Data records

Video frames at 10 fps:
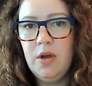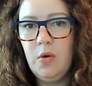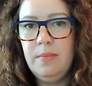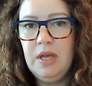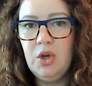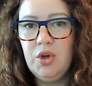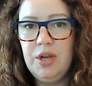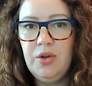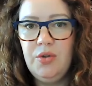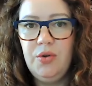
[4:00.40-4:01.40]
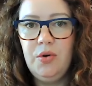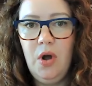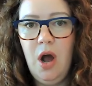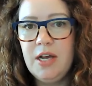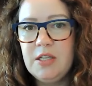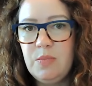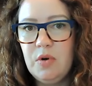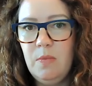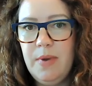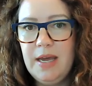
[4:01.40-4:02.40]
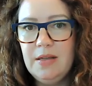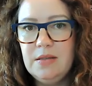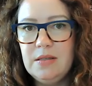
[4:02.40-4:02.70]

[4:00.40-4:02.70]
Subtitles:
equipment could include hospital beds,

Required work: A faithful copy of all the entries is required, pictures excluded.

Solution for this problem:
Video frames at 10 fps:
[4:00.40-4:01.40]
[4:01.40-4:02.40]
[4:02.40-4:02.70]

[4:00.40-4:02.70]
Subtitles:
equipment could include hospital beds,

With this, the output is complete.